Brief
Go through the lines below and retype each one exactly.

◆ ◆ ◆

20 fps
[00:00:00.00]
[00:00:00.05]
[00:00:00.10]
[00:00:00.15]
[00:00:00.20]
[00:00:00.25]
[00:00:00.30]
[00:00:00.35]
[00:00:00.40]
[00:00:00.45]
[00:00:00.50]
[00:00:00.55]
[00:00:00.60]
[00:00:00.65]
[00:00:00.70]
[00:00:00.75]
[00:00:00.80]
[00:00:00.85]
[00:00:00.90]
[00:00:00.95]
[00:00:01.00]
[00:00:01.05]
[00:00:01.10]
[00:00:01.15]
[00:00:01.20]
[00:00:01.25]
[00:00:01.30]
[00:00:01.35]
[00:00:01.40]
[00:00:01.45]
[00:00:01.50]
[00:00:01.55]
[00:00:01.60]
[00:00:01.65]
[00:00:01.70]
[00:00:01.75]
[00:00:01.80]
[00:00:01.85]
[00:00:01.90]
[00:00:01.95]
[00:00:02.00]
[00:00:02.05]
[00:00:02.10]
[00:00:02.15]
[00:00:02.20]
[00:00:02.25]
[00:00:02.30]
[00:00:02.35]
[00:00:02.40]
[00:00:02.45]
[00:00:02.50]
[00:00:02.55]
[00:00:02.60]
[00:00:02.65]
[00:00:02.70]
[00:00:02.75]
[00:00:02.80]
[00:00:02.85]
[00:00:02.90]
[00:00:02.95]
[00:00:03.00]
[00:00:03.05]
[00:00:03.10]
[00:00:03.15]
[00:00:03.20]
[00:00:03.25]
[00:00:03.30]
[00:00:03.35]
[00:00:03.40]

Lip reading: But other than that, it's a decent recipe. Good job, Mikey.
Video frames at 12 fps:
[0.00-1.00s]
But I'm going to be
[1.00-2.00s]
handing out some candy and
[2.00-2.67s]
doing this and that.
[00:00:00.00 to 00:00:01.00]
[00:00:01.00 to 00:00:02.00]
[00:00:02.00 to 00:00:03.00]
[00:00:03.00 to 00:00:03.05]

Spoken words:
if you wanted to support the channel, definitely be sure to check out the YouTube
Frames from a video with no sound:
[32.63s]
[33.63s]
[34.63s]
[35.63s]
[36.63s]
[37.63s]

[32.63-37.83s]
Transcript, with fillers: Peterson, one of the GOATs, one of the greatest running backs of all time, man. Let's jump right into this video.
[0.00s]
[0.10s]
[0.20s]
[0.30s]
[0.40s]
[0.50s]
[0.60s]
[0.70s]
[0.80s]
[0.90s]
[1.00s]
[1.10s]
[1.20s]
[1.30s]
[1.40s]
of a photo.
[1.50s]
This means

◆ ◆ ◆

Task solution
20 fps
[00:00:00.00]
[00:00:00.05]
[00:00:00.10]
[00:00:00.15]
[00:00:00.20]
[00:00:00.25]
[00:00:00.30]
[00:00:00.35]
[00:00:00.40]
[00:00:00.45]
[00:00:00.50]
[00:00:00.55]
[00:00:00.60]
[00:00:00.65]
[00:00:00.70]
[00:00:00.75]
[00:00:00.80]
[00:00:00.85]
[00:00:00.90]
[00:00:00.95]
[00:00:01.00]
[00:00:01.05]
[00:00:01.10]
[00:00:01.15]
[00:00:01.20]
[00:00:01.25]
[00:00:01.30]
[00:00:01.35]
[00:00:01.40]
[00:00:01.45]
[00:00:01.50]
[00:00:01.55]
[00:00:01.60]
[00:00:01.65]
[00:00:01.70]
[00:00:01.75]
[00:00:01.80]
[00:00:01.85]
[00:00:01.90]
[00:00:01.95]
[00:00:02.00]
[00:00:02.05]
[00:00:02.10]
[00:00:02.15]
[00:00:02.20]
[00:00:02.25]
[00:00:02.30]
[00:00:02.35]
[00:00:02.40]
[00:00:02.45]
[00:00:02.50]
[00:00:02.55]
[00:00:02.60]
[00:00:02.65]
[00:00:02.70]
[00:00:02.75]
[00:00:02.80]
[00:00:02.85]
[00:00:02.90]
[00:00:02.95]
[00:00:03.00]
[00:00:03.05]
[00:00:03.10]
[00:00:03.15]
[00:00:03.20]
[00:00:03.25]
[00:00:03.30]
[00:00:03.35]
[00:00:03.40]

Lip reading: But other than that, it's a decent recipe. Good job, Mikey.
Video frames at 12 fps:
[0.00-1.00s]
But I'm going to be
[1.00-2.00s]
handing out some candy and
[2.00-2.67s]
doing this and that.
[00:00:00.00 to 00:00:01.00]
[00:00:01.00 to 00:00:02.00]
[00:00:02.00 to 00:00:03.00]
[00:00:03.00 to 00:00:03.05]

Spoken words:
if you wanted to support the channel, definitely be sure to check out the YouTube
Frames from a video with no sound:
[32.63s]
[33.63s]
[34.63s]
[35.63s]
[36.63s]
[37.63s]

[32.63-37.83s]
Transcript, with fillers: Peterson, one of the GOATs, one of the greatest running backs of all time, man. Let's jump right into this video.
[0.00s]
[0.10s]
[0.20s]
[0.30s]
[0.40s]
[0.50s]
[0.60s]
[0.70s]
[0.80s]
[0.90s]
[1.00s]
[1.10s]
[1.20s]
[1.30s]
[1.40s]
of a photo.
[1.50s]
This means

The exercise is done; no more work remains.